When guests enter Giorgio’s Restaurant, they may get to meet reality TV star Constantine Tzortzis of “The Bachelorette” fame.
Since the ABC reality romance show began in May, he’s greeted dozens of fans who want to get photos and ask questions.
As a co-owner of his family’s eatery in Cumming, Tzortzis could often be found in the kitchen.
But as droves of fans flocked to the restaurant, he moved out to the main floor more often.
“I felt like I came back to my job here, which is working and putting in a helping hand,” Tzortzis said. “The demand was, ‘You need to be out front talking to people right now.’ But I’m in the back going, ‘But they really want their food.’”
The atmosphere at the restaurant has calmed down some since the show ended Monday night.

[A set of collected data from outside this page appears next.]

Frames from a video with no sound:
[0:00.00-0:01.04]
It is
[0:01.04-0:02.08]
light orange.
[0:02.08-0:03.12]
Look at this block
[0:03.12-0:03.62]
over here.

Bachelorette Ashley Hebert began with 25 suitors, and Tzortzis was one of the final three remaining.
As the show neared its finish, which includes the option to propose to the bachelorette, Tzortzis eliminated himself.
“I didn’t want to have doubts at all,” he said. “I knew that the next step wasn’t going to be real.”

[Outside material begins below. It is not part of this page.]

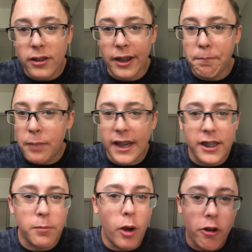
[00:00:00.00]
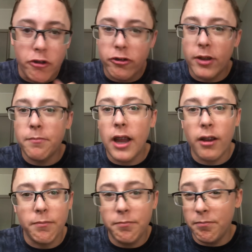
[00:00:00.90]
Like basic model stripped
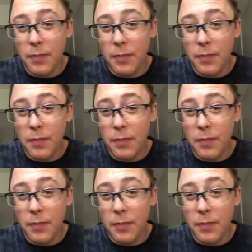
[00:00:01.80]
down.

He said his relationship with Hebert progressed slower than others in the house, and he never felt a strong enough romantic connection.
Tzortzis was glad he took the opportunity to appear on the show, which wasn’t at all what he thought it would be.
For a couple years running, frequent restaurant patrons had encouraged him to apply for it.
“I’d say, ‘No way, I’m never doing reality television,’” he said, admitting that he’d never seen the show before.
When he finally gave in, Tzortzis said the conditions were right.
He had ended a relationship and was open to finding someone. He also wanted to travel the world and saw an opportunity to “promote being open and honest in a relationship on national television.”
With his laid-back attitude, Tzortzis did not expect to be selected for the show because he felt that producers would be looking for drama.
Even after being selected from among 15,000 applicants, he thought he would be going home after the first episode was taped for that same reason.
“I didn’t believe in the show. I was very skeptical of the whole process, of reality television,” Tzortzis said. “At that point, I thought it was ABC’s decision of who goes and who stays … I was proven wrong.
“It was actually the exact opposite. They guide you, and they have ideas and themes they want to show. At the same time, they let you create the story.”
The editing kept the show true to what happened, he said, though he was disappointed his boxing scene was cut.
He didn’t mind watching himself on television, saying, “It’s not as painful as listening to yourself on a voicemail, which to me is like nails on a chalkboard.”
Tzortzis said the Lakeland Plaza restaurant’s show-watching party premieres each week kept him busy instead of fretting over what might appear on screen.
Fans of the show came out in larger numbers each week to watch with him.
Elleni Tzortzis, his mother, said the gatherings happened on their own.
At first, the show labeled her son as being from Atlanta.
“When they said ‘Cumming,’ then we started getting tons of phone calls,” Elleni Tzortzis said.
Women of all ages left impressions on the family. They ranged from an 8-year-old who called him “a movie star” to a group of 82-year-olds who came from Marietta just to see him.
Elleni Tzortzis said she’s heard plenty of compliments from mothers, who shared how they point out her son to their children as an example of a good man.
“What bigger compliment could I get about my son?” she said. ” [His father and I] are both so proud of him. I think he set a really good example.”
More importantly, Elleni Tzortzis said the Constantine seen on the show is the same one they see at home.
His TV appearance has been a blessing for the area by bringing in revenue, his mother said.
It’s also been a blessing for Giorgio’s, which has been doing record business.
The restaurant will celebrate its 20th anniversary Aug. 15 with its own TV star and at least one, if not more, of the other contestants from “The Bachelorette.”
Constantine Tzortzis, a South Forsyth High School alumnus, said he is so thankful for the support he’s received from his hometown.
“It’s been awesome,” he said. “In my mind, as naive as this sounds, I didn’t think it was that big of a show. It was during the summer on Monday nights.”